* Activity *
In the copy, include every record below exactly as it appears, but no pictures.

** Data shown follows **

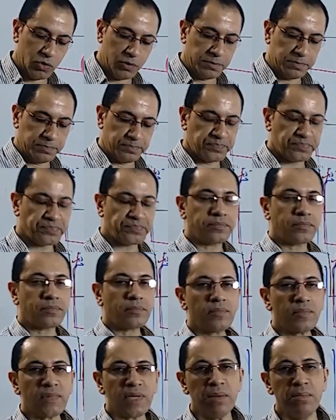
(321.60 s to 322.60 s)
The
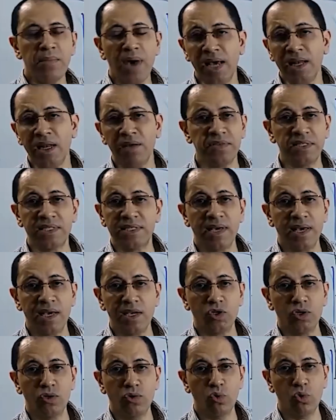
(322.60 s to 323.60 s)
drug can act
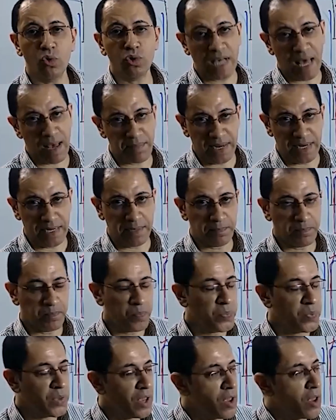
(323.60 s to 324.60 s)
upon nerve
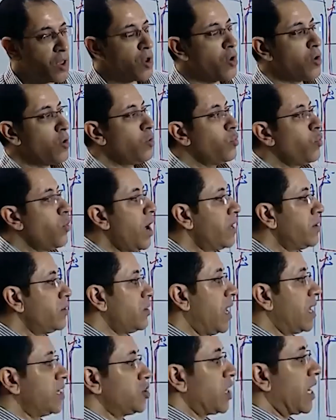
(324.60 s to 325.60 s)
terminals,
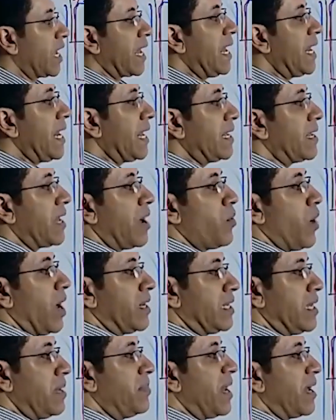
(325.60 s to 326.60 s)
either
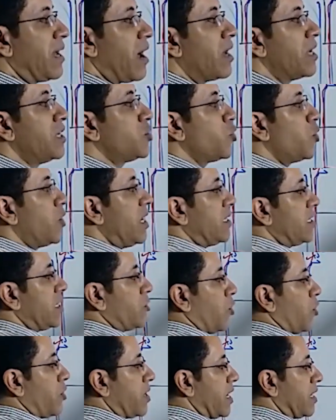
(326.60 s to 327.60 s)
sympathetic or
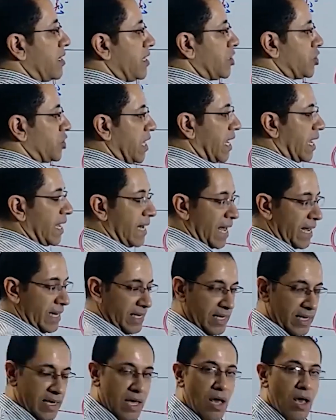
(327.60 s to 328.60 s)
parasympathetic.
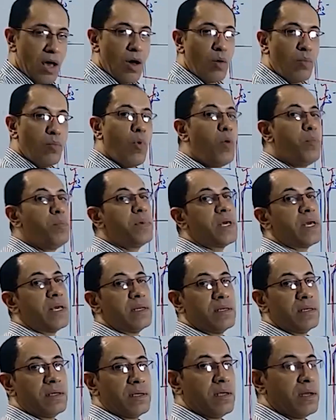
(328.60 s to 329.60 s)
And
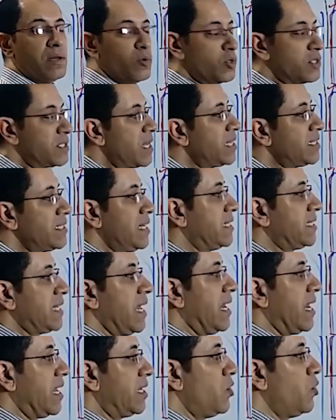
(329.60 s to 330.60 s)
it can
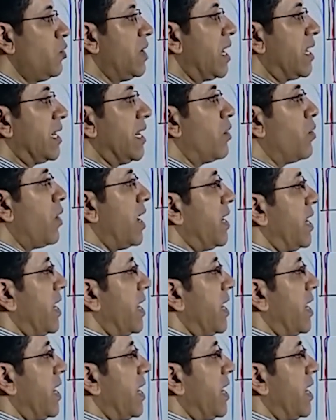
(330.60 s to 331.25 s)
also act on a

** End of Data shown **

* Finished task *
(321.60 s to 322.60 s)
The
(322.60 s to 323.60 s)
drug can act
(323.60 s to 324.60 s)
upon nerve
(324.60 s to 325.60 s)
terminals,
(325.60 s to 326.60 s)
either
(326.60 s to 327.60 s)
sympathetic or
(327.60 s to 328.60 s)
parasympathetic.
(328.60 s to 329.60 s)
And
(329.60 s to 330.60 s)
it can
(330.60 s to 331.25 s)
also act on a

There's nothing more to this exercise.